The Interior as a whole is “getting close” to requiring an entirely new riding, he added, but, “at the moment, the numbers just don’t look like they’re going to do that.”

Commissions are provided a quotient by Statistics Canada to guide their work. This year, the quotient for B.C. is 105,000, which approximately equals the province’s population divided by its number of ridings. The population in each riding should then be within 25 per cent of that margin. The two local ridings easily manage that.

According to 2011 census data, Okanagan-Coquihalla’s population was 113,836, while Alex Atamanenko’s Southern Interior riding stood at 97,952. However, the population in Kelowna-Lake-Country ballooned during the last census period to 134,732, putting it above the 25 per cent threshold and necessitating an adjustment that will likely be felt throughout the region

Day, an Ontario lawyer, said a redrawing of boundaries in the Okanagan, a Conservative stronghold, would create little political drama here, but the changes would have ripple effects in surrounding regions, where things could get interesting.

“If you had a purely urban Kamloops riding, that looks like an NDP seat,” he said. “That’s the sort of thing that people are watching.”

The B.C. commission is due to send its provisional recommendations to Ottawa later this month for vetting by Statistics Canada and Elections Canada. The initial round of public comment on the matter closes April 20.

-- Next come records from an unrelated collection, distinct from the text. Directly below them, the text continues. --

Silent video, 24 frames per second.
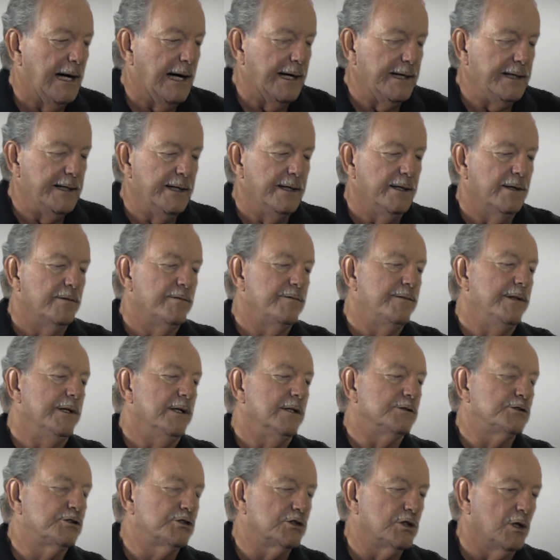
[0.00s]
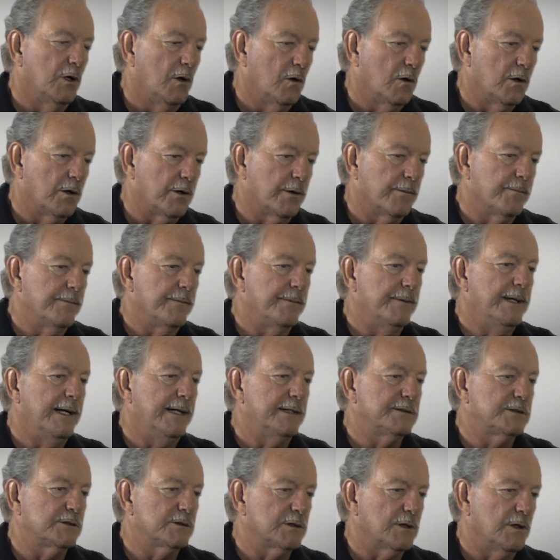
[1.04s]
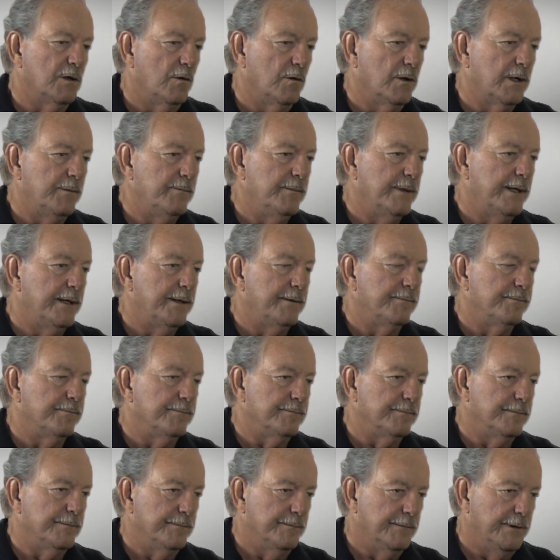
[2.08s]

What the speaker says: idea of the solar, that's only been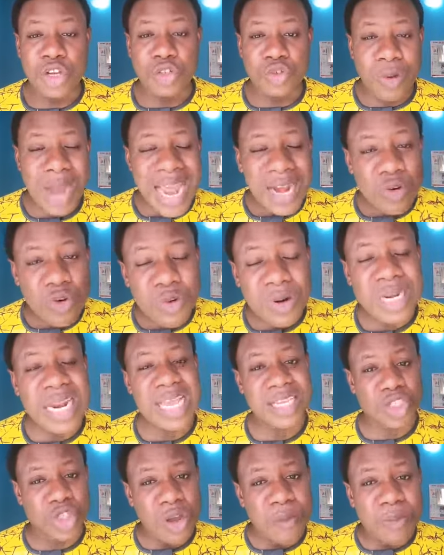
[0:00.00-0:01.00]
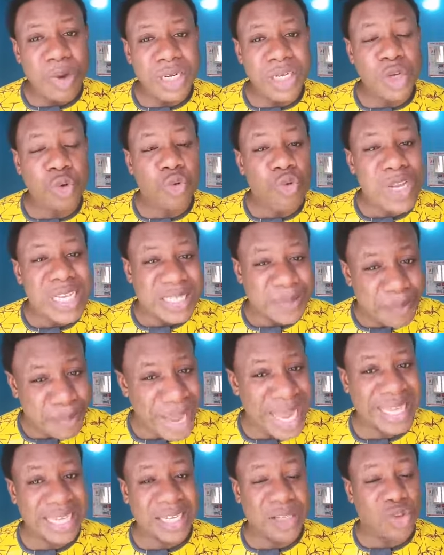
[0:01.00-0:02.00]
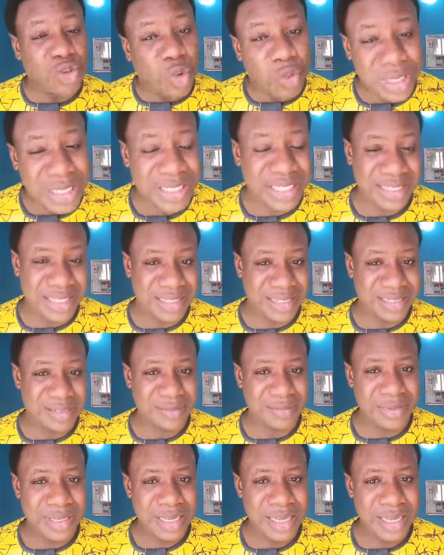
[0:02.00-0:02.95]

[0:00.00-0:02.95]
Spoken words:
do I look like somebody who is begging to eat?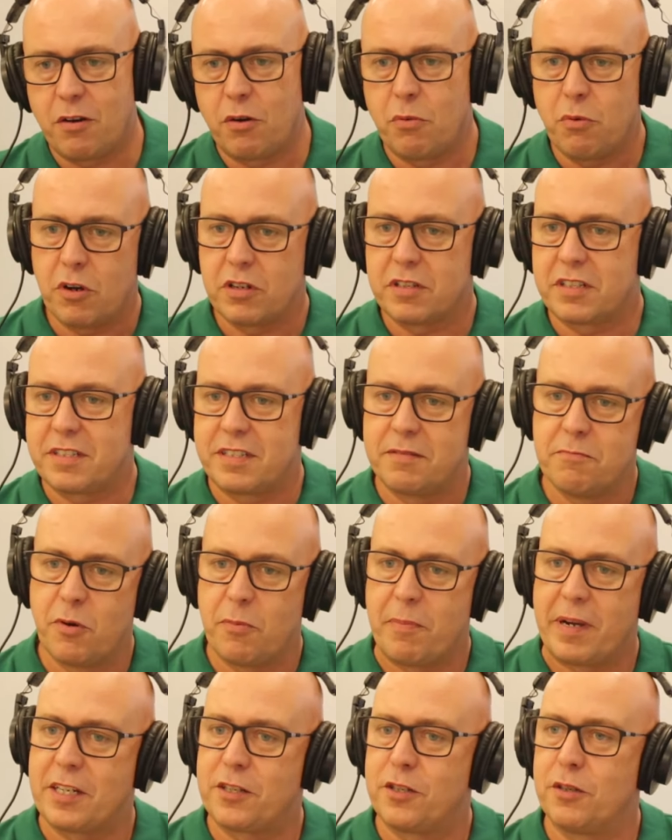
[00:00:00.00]
or what what
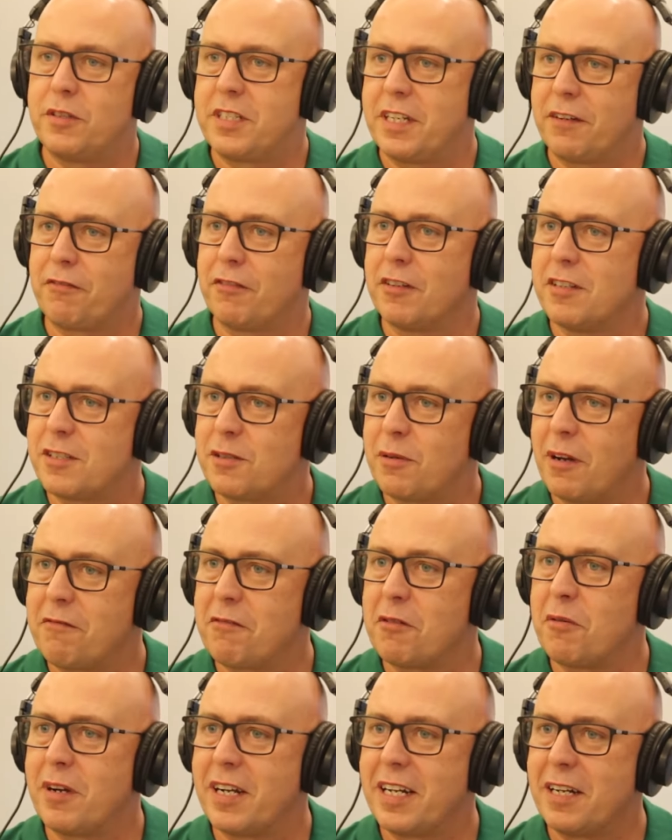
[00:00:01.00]
makes you different to
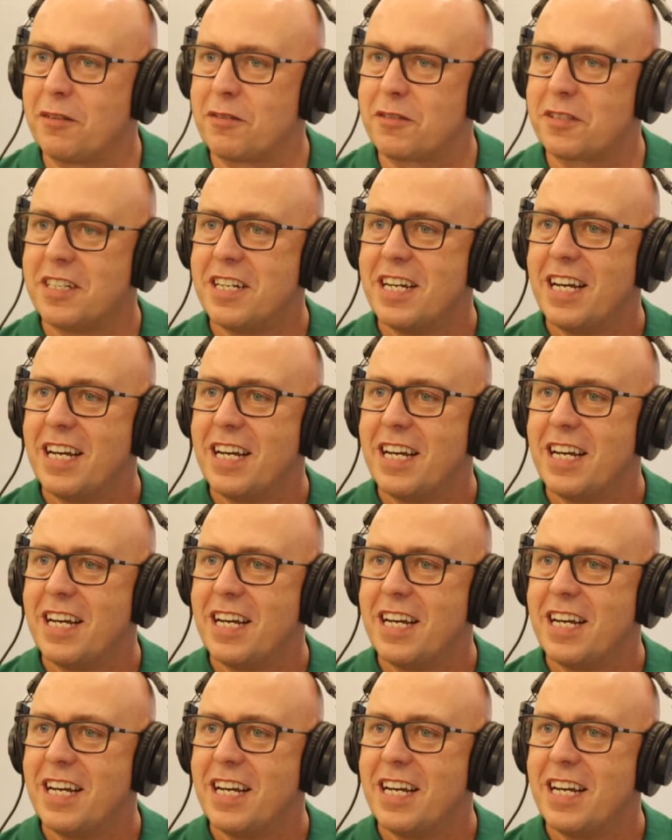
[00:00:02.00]
everyone else?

Hall expects the proposed changes will be disseminated to the public beginning in June, and a series of about 20 public forums around the province is planned for the fall. Final recommendations are due to be submitted to Parliament by next February.

Hall is joined on the B.C. commission by Stewart Ladyman, a retired public school administrator, and Peter Meekison, a political science professor and chancellor of Royal Roads University.